Manonmani, a dasi comes back to her ancestral village of Kandhanallur with her daughter, Krishnaveni after 15 years of exile from the village where she, her daughter and baby granddaughter, Meenaatchi, were exiled by the village's people. As soon as she arrives, she goes to meet Rudhramoorthi Sastri and his son Saminatha Sastri and vows that she will wreak havoc in their perfect lives like they wrecked hers 15 years ago.

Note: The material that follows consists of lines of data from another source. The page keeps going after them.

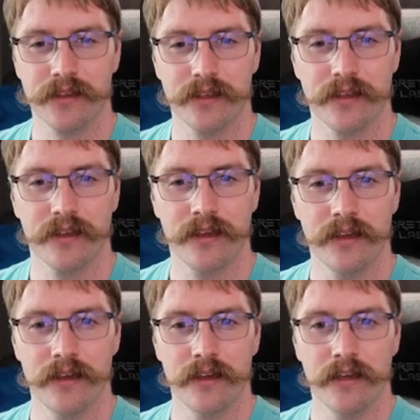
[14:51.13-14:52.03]

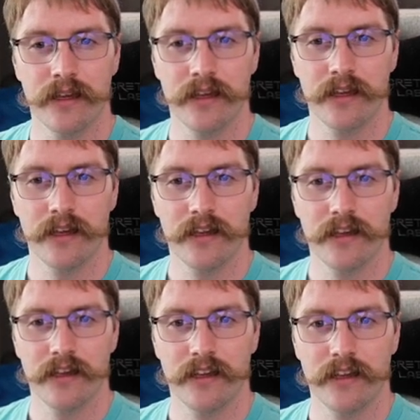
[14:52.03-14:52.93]

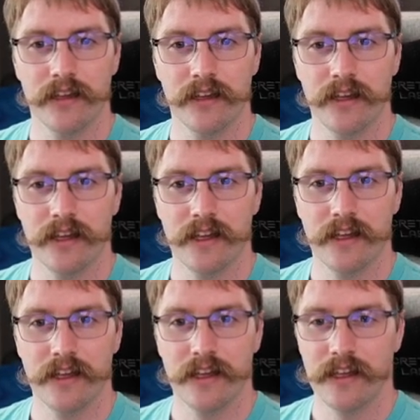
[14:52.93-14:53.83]

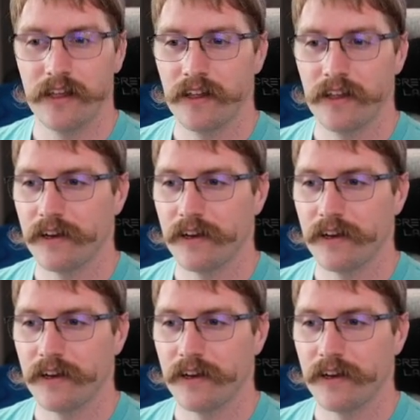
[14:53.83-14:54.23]
(silence)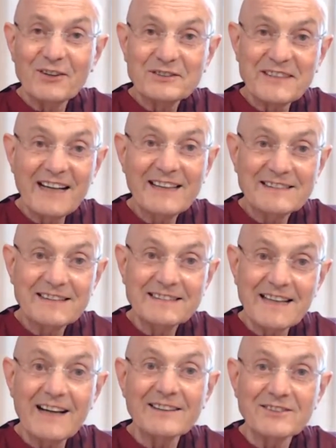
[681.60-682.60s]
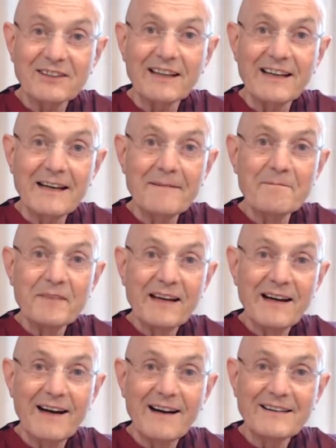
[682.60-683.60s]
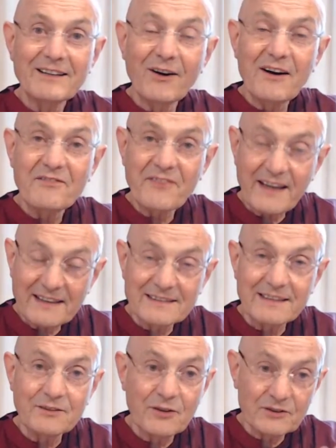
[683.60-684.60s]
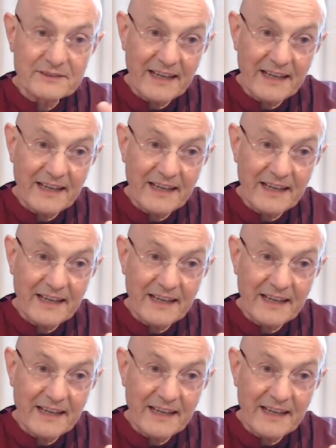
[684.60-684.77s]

your taste is actually, affected.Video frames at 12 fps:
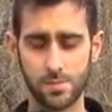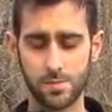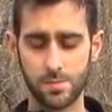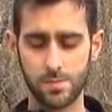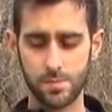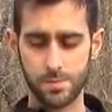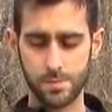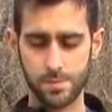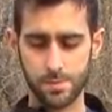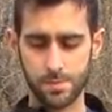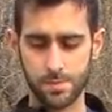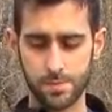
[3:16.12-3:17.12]

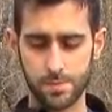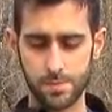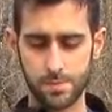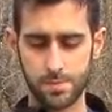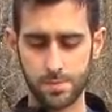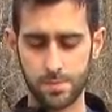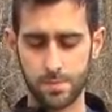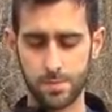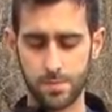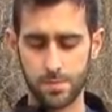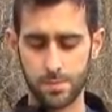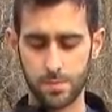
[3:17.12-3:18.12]
[no speech]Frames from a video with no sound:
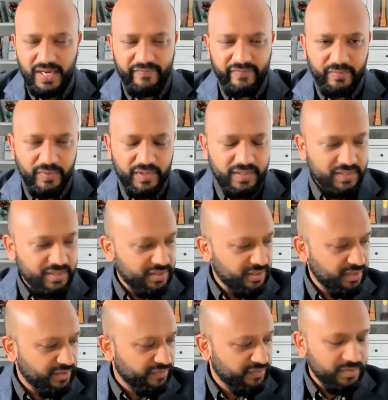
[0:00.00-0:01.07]
Everyone
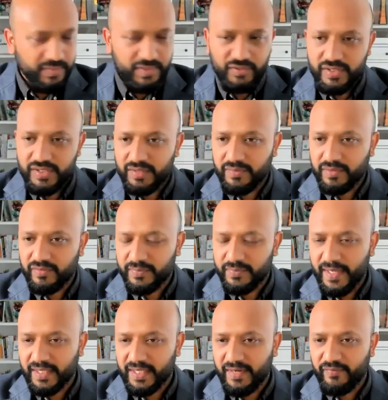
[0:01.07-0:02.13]
deserves to be treated with
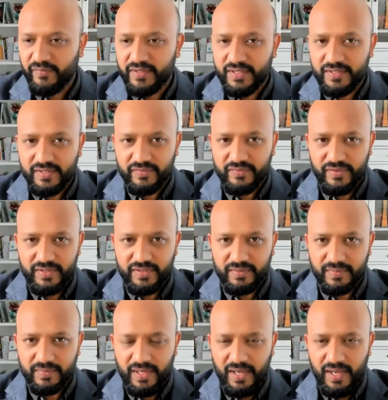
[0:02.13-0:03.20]
respect. Everyone deserves freedom.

Meanwhile, Saminatha Sastri's son, Sunderesan falls in love with Meenaatchi while they are studying at the college. Krishnaveni never revealed who was Meenatchi's father to anyone for reasons only known to her but Meenaatchi is determined to find out the truth. Pachiamma, the village midwife extorts Manonmani to safeguard a secret known only to them.

==Soundtrack==

Track listing
| No. | Title | Lyrics | Music | Singer(s) | Length |
|---|---|---|---|---|---|
| 1. | "Sigaram Parthai சிகரம் பார்த்தாய்" | Kadhal Mathi | D. Imman | Nithyasree Mahadevan, D. Imman | 3:11 |

==Remake==
Krishnadasi was remade in Hindi under the same title, starring Shravan Reddy and Sana Amin Sheikh on Colors with significant changes in the story.